A quinta parte do livro, denominada “O Sursis” narra a história dos anos


compreendidos entre 1187 e 1244. Este período abarca desde a terceira até a sexta
cruzada. Se mostra um desinteresse no aspecto religioso das cruzadas especialmente no
que respeita à quarta cruzada, onde os “peregrinos” se associam aos venezianos, em
desobediência ao Papa, os cruzados nesta altura tomaram inclusive Constantinopla o
que provoca a separação definitiva entre a igreja oriental e ocidental. Este período vê-se
marcado também por períodos de trégua, ainda assim os franj recuperaram Jerusalém,
na sexta cruzada, a qual é a única depois da primeira que teve algum êxito militar.

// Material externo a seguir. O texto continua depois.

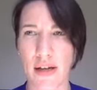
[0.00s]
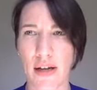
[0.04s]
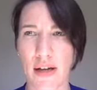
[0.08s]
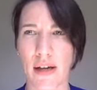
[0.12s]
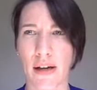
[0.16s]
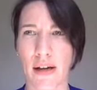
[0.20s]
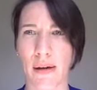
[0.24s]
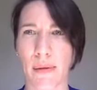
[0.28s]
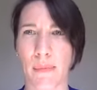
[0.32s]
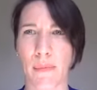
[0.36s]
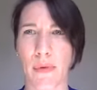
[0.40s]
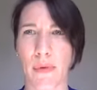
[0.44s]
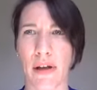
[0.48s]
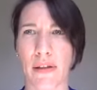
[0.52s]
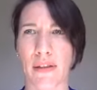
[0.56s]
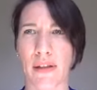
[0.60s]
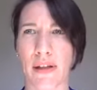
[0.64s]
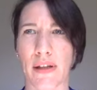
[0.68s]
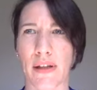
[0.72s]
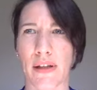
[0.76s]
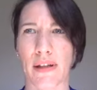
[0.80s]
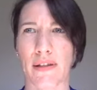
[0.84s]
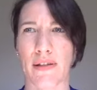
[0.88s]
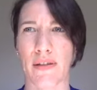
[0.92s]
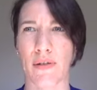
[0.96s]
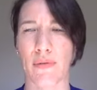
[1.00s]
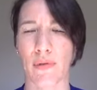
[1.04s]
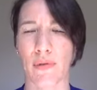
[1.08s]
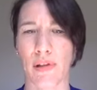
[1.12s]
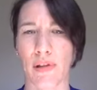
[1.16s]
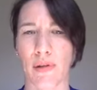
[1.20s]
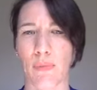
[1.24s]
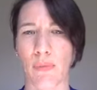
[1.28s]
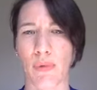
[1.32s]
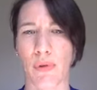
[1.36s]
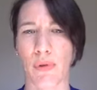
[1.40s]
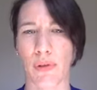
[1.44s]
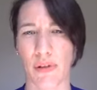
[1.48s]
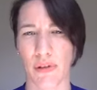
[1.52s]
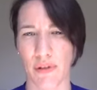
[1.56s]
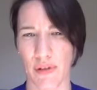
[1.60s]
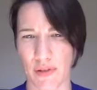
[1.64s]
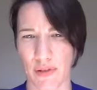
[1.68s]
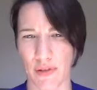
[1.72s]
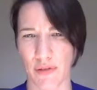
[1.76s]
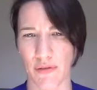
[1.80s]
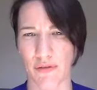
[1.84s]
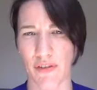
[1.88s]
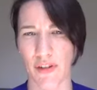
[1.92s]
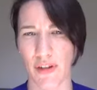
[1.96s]
I think it's really important.
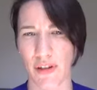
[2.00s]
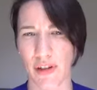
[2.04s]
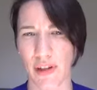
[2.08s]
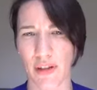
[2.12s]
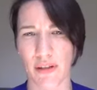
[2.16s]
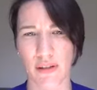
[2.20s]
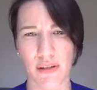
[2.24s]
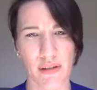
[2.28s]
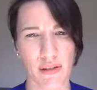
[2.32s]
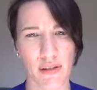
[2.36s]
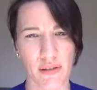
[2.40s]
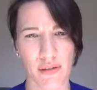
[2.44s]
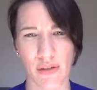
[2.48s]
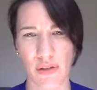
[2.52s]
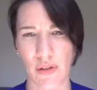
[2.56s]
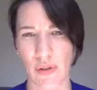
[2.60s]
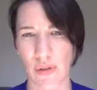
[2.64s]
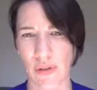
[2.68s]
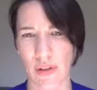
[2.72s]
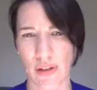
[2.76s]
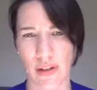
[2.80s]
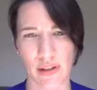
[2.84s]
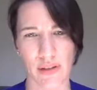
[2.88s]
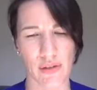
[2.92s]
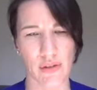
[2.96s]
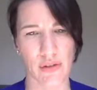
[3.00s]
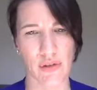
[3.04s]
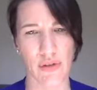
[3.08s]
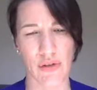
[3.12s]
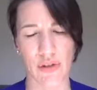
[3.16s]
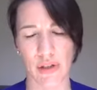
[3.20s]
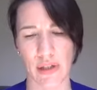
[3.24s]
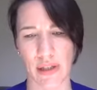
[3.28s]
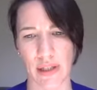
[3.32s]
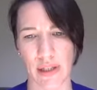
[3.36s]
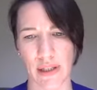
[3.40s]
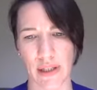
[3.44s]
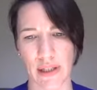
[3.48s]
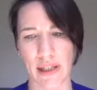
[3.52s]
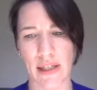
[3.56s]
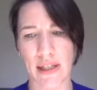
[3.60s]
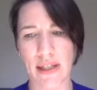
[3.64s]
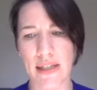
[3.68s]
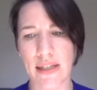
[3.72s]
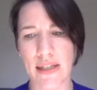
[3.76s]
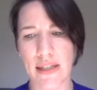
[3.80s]
So very good on you that you're sharing that.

A sexta e última parte deste livro, conta a história da sétima e da oitava cruzada,
é denominada por Maalouf como “A Expulsão”, esta parte vai desde o ano 1244 até
1291. Nesta parte acentua-se particularmente o enfraquecimento do herdeiros de
Saladino e retrata também o avanço dos mongóis que colocou ao povo muçulmano entre
dois fogos, franj por um lado e mongóis pelo outro. Por último os escravos do Cairo,
conhecidos como mamelucos, através dum golpe de estado ascenderam ao poder e
expulsam tanto mongóis como franj do oriente.

No Epílogo do livro Amin Maalouf mostra o movimento das cruzadas como o


responsável pela separação e até de certa forma o responsável do ódio entre o oriente e o
ocidente. Também diz que as cruzadas foram a causa pela qual o oriente ficou
culturalmente atrasado, e o ocidente conseguiu um avanço na ciência que antes não
tinha tido.
As Cruzadas vistas pelos árabes dão ao leitor ocidental outro ponto de vista para
o estudo da história geral e da história da igreja em particular, mas é importante ter certo
critério no momento da leitura, pois percebe-se, como já foi dito antes, que está
parcializada e não é objectivamente histórica. Para o leitor comum pode provocar uma
certa repulsão à Igreja daquela época devido à parcialização do livro.

O livro cai no erro de generalização, tudo o que vem do ocidente é reconhecido


como “franj”, sem uma diferença no que diz respeito aos que realmente eram cruzados
e qual era sua proveniência e o que era missão de conquista, principalmente venezianos.
Mas o erro não se encontra somente entre os ocidentais, pois o autor refere muitas vezes
ao oriente sob a designação de “árabe”, da mesma forma sem uma diferença étnica nem
social.

No fim do livro se faz uma referência a que é melhor esquecer algumas partes
desta história, para recuperar as relações entre oriente e o ocidente, mas é de vital
importância o movimento das cruzadas no ocidente pois este permitiu a adopção duma
“cultura orientalista”, isto é, um interesse pela língua, arquitectura, medicina, etc.

Amin Maalouf mostra no livro um movimento de cruzados, impossível de deter


para o oriente. Mas estes grupos enviados desde o ocidente ao ser de certa forma
peregrinos, muitas vezes não tinham nem experiência militar, nem iam o
suficientemente armados para os confrontos que tiveram no oriente. Portanto, podemos
concluir que se o oriente não expulsou antes aos ocidentais dos seus territórios, não foi
especificamente pelo poder dos franj, como se lê no livro, mas antes pelos problemas
internos entre os diferentes grupos muçulmanos, que tinham intenção em sobressair. As
cruzadas deixaram no oriente a consolidação de nações sólidas, que como é evidente
não tinham até a aparição de Saladino.

Não podemos justificar as acções dos cruzados no oriente, mas também não
podemos acusa-los sem ter em conta as razões que os levaram a cometer muitos actos
de conquista e de assassinato, mas temos que dar uma leitura da história que esteja
conforme ao pensamento da época, tanto religiosa como culturalmente. Amin Maalouf
no seu livro faz uma leitura que se pode considerar boa dos acontecimentos, mas muitas
vezes estão interpretadas de acordo com o pensamento moderno, o que provoca no leitor
um certo choque e leva a pensar que a Igreja enviou assassinos para o oriente, pois está
lido fora do contexto temporal dos acontecimentos.